AVAILABLE DATA:
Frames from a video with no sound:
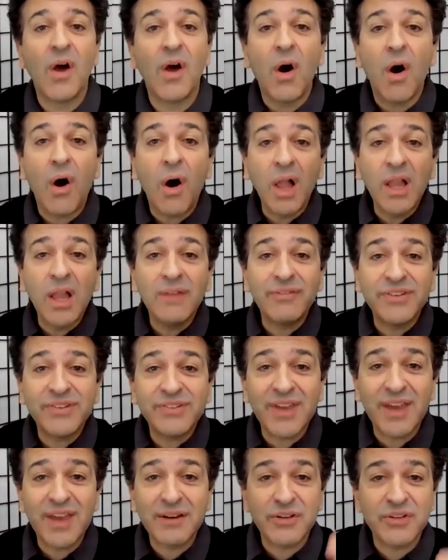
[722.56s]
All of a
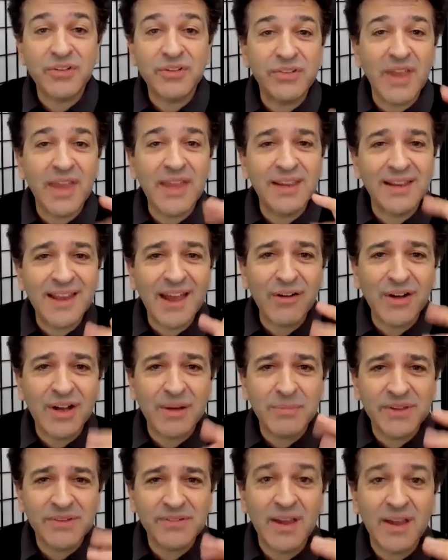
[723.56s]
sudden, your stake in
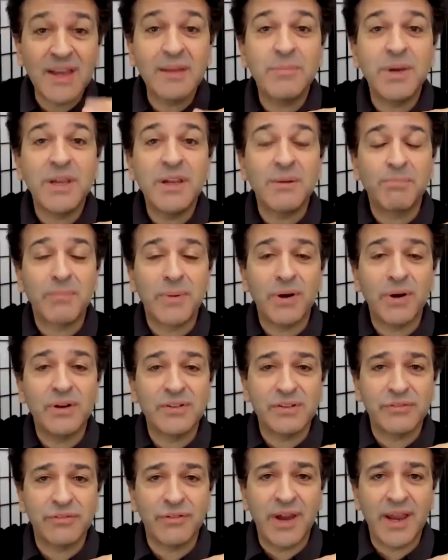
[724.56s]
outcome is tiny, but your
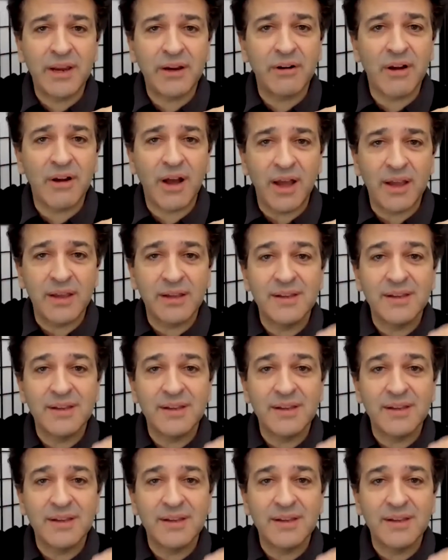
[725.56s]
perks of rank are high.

ACTIVITY: Keep the pictures out while you retype all of the data above exactly as it appears.

THE COMPLETED TASK:
Frames from a video with no sound:
[722.56s]
All of a
[723.56s]
sudden, your stake in
[724.56s]
outcome is tiny, but your
[725.56s]
perks of rank are high.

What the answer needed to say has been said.